The key words are “the right practice.” This means not just gambling, but doing it systematically and learning from it. There are some people who gamble for years without getting any good at it because they never reflect on their mistakes. To practice gambling properly, you must take a few leaves out the book of the successful gamblers, and imitate their behavior.
These lessons, by the way, also apply to things are not often considered to be “gambling” at all. Decisions about financial investments, for example, or about buying insurance, can benefit as much from good risk intelligence as decisions about which horse to back in a steeplechase.

Successful Professional Gamblers

The most important thing to start with is to keep records. Each time you bet on a horse race or a football game, or play some hands of blackjack or poker, make a note of how much money you bet, and how much you won and lost. Keep other stats too, such as how long you spent gambling (so you can work out your hourly profit). Many websites can give you tips on what stats to record.

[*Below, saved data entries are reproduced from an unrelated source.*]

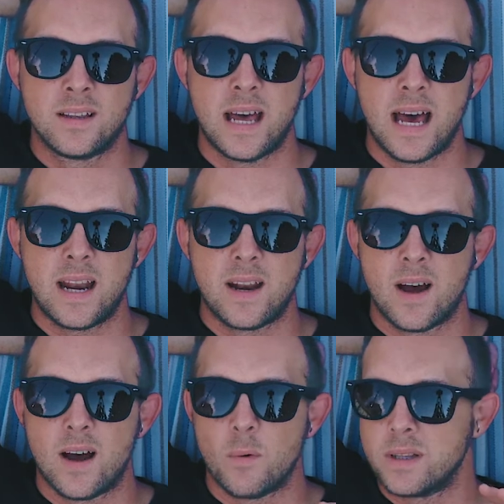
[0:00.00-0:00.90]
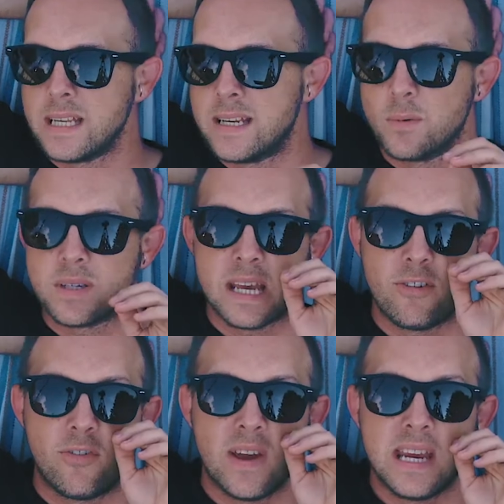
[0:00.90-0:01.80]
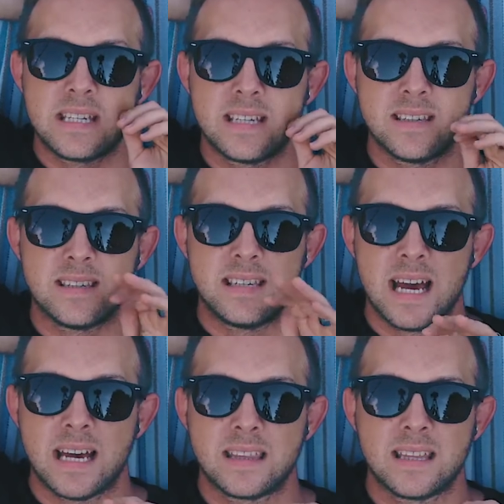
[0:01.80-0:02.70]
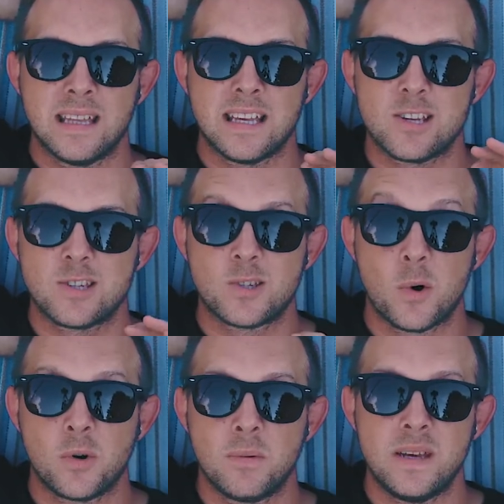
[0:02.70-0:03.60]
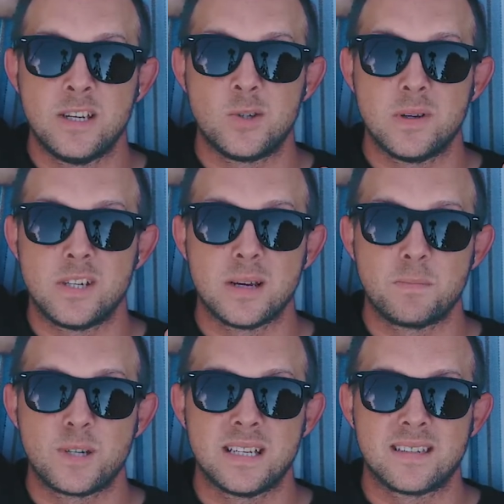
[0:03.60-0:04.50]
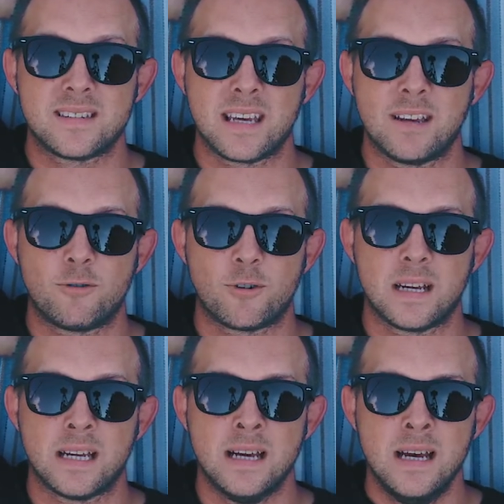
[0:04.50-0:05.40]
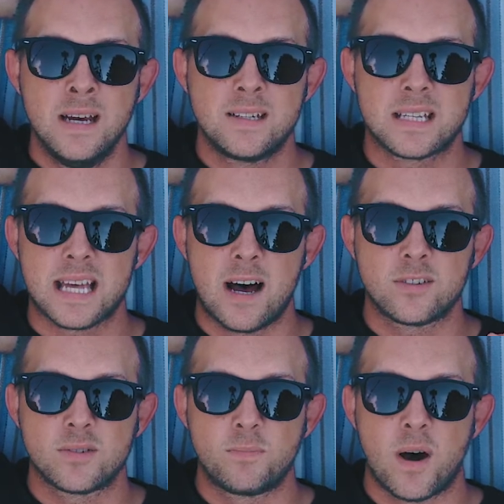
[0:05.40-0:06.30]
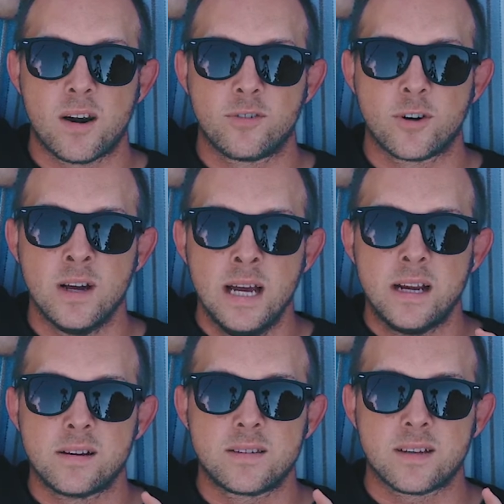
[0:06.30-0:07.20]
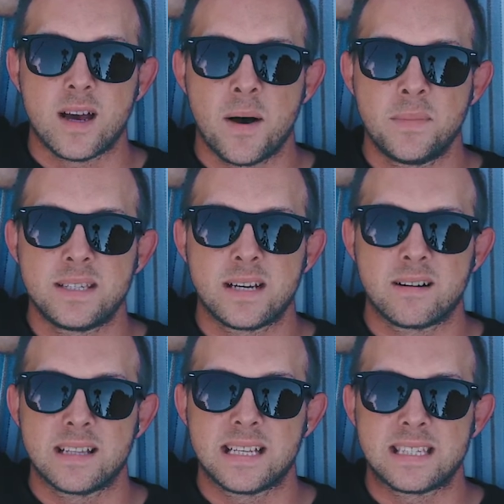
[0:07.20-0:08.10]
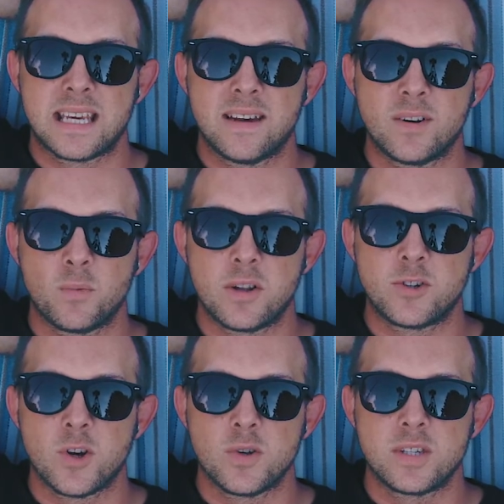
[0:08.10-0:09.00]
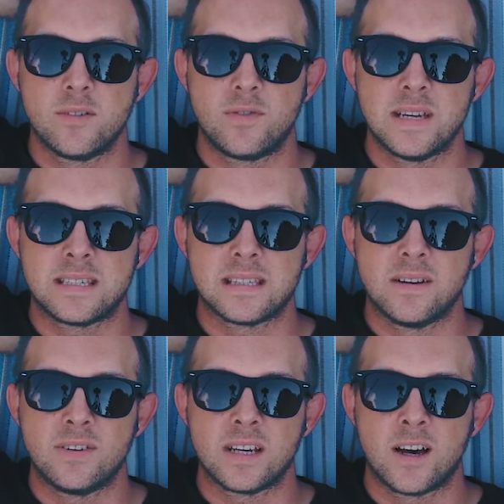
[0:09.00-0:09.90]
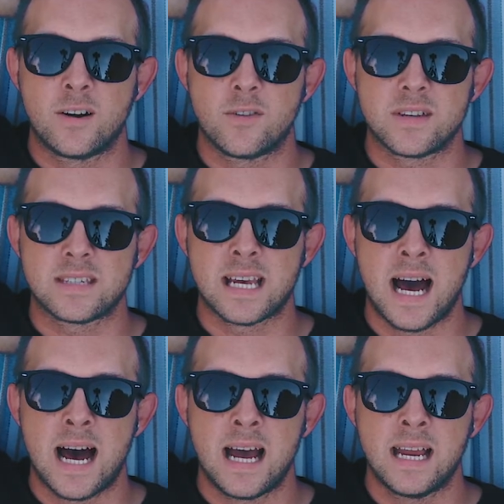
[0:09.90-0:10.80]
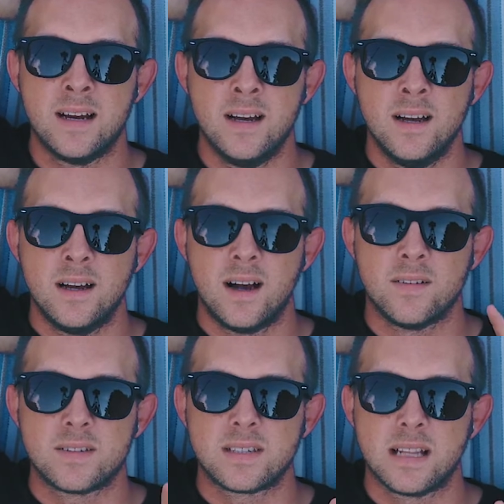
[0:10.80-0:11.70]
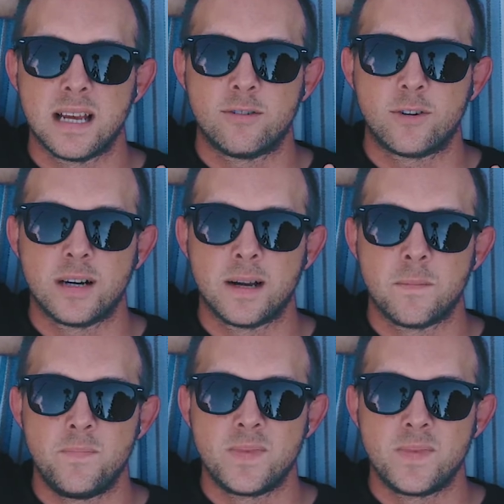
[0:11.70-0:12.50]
that what they did was they faked his death and they sold him into Egyptian slavery to the house of Potiphar. Here's the commentary that's given while Joseph is living under the sky of slavery.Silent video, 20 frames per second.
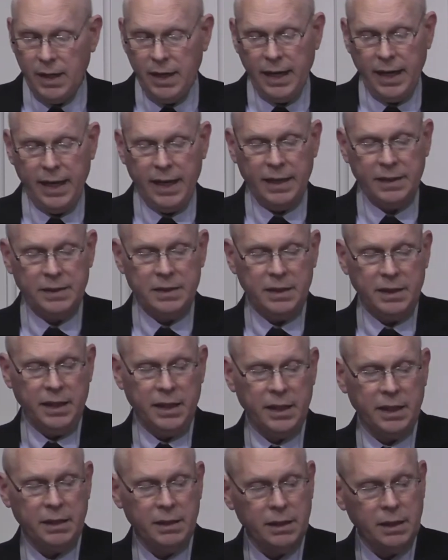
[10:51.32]
and
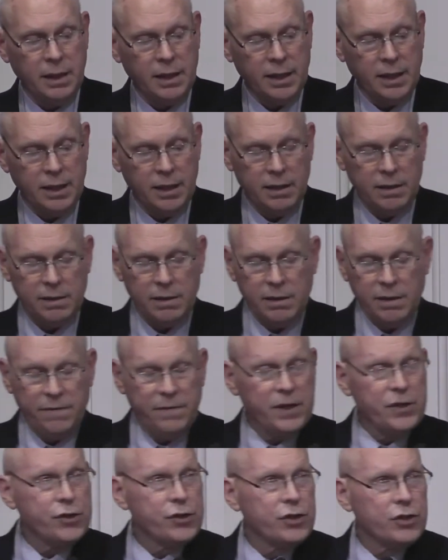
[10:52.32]
in uh,
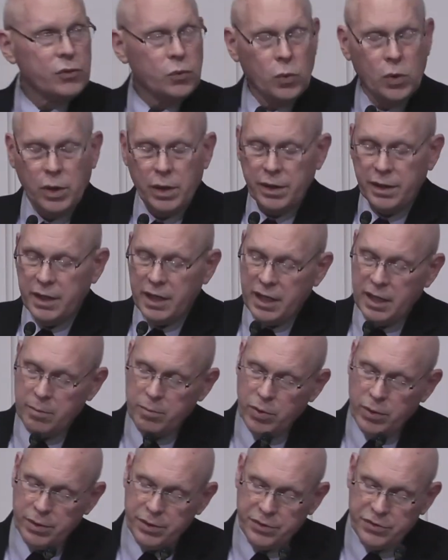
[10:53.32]
Ephesians 1 and
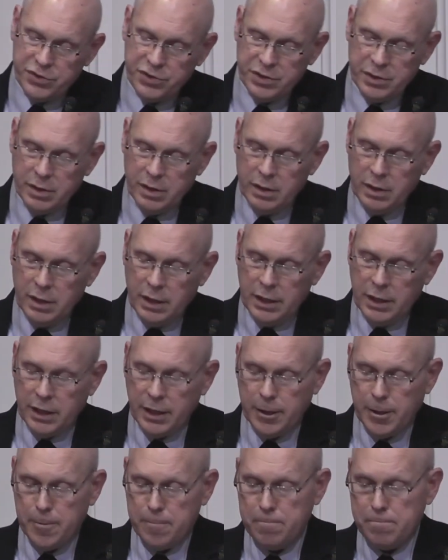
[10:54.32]
Hebrews
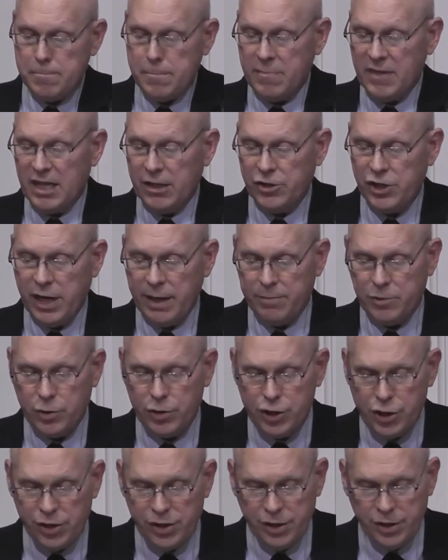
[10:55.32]
um, chapter
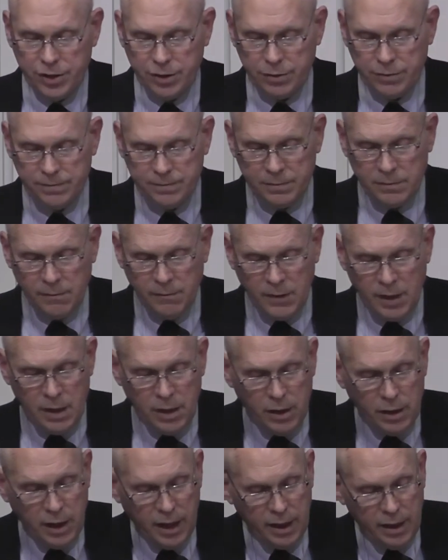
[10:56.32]
2.
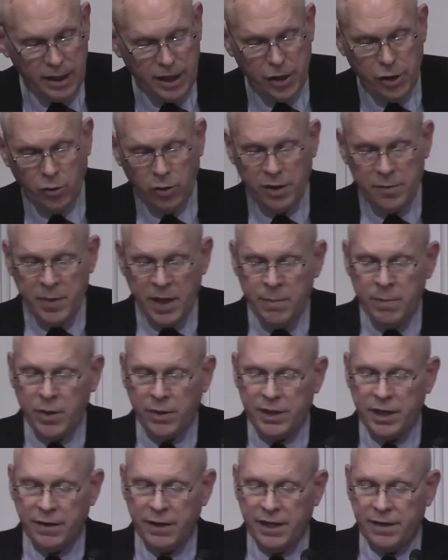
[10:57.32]
And you'll
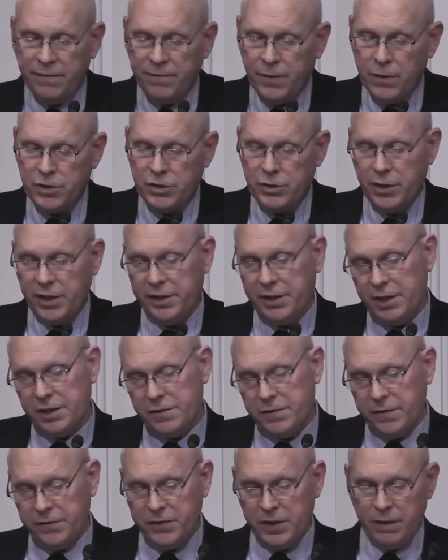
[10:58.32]
remember that in 1 Corinthians
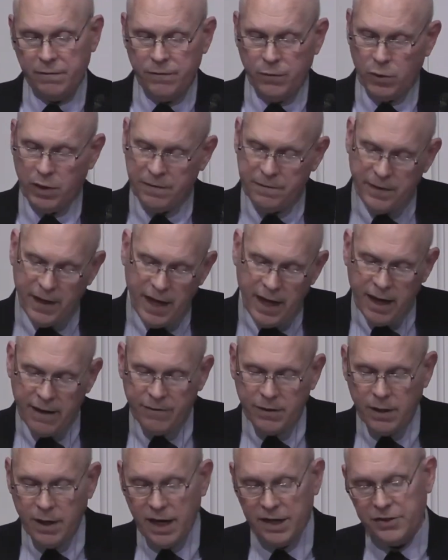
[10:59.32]
15 45,
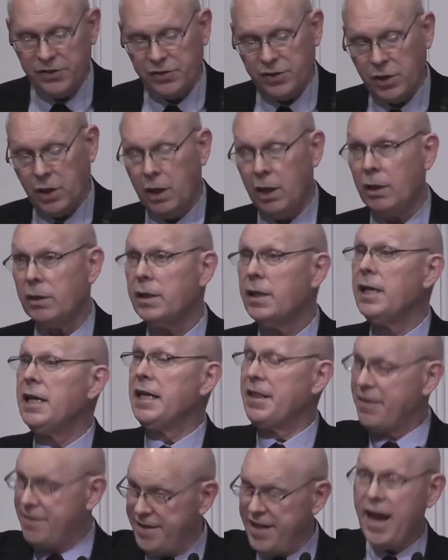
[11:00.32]
Christ is called
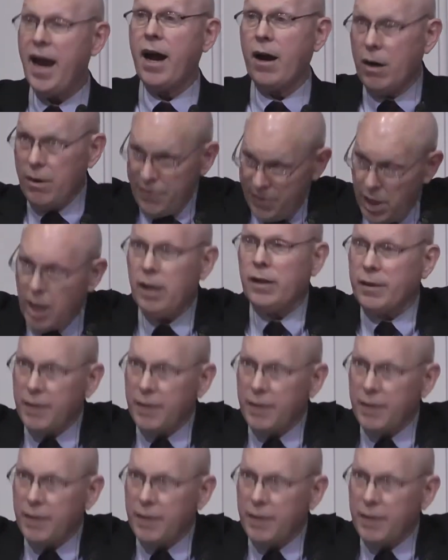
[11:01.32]
there the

Successful Casino Gamblers


It’s not enough just to keep records; you have to study them too. Expert handicappers don’t stop thinking about a race the moment it is over. Instead, they reanalyze their handicapping after the race, trying to figure out why their predictions were wrong, or why a particular horse's speed was different from what they had predicted.

Learning from mistakes

Few of us make such good use of our mistakes. It requires patience, focus and a resolute determination not to be swayed by what psychologists call 'hindsight bias.' This is the universal tendency to think, when we encounter new information, that we really knew it all along, and to deny ever believing in something when we discover that it isn't true after all. I must admit that this is one of my pet hates.
The saddest consequence of hindsight bias is a diminished capacity for surprise. In order to be surprised, you have to be aware of the mismatch between the evidence in front of you and your previous expectations. If you deceive yourself into thinking that the evidence is, in fact, just what you had expected all along, you won't experience that curious mental jolt, that sense of wonderment at the unforeseen, which is both pleasurable in itself, and absolutely crucial if learning is to take place.
Records are useful here too because they prevent hindsight bias. It’s easy to say you knew it all along if you don’t have any records of your erroneous predictions. But if you’ve written down your estimates and forecasts in advance, you have to accept that you were wrong. And then you can begin to learn.
To conclude, then, successful gamblers share a number of characteristics that distinguish them from other gamblers and indeed from the population at large. These characteristics go a long way to explain their success. By cultivating these characteristics in yourself, you too can become more successful at both gambling and financial investment.
Dylan Evans is the CEO of Projection Point and the author of Risk
Intelligence: How to Live with Uncertainty (2012). He received his PhD from the London School of Economics and has taught at King's College London, the University of Bath, and various other universities around the world.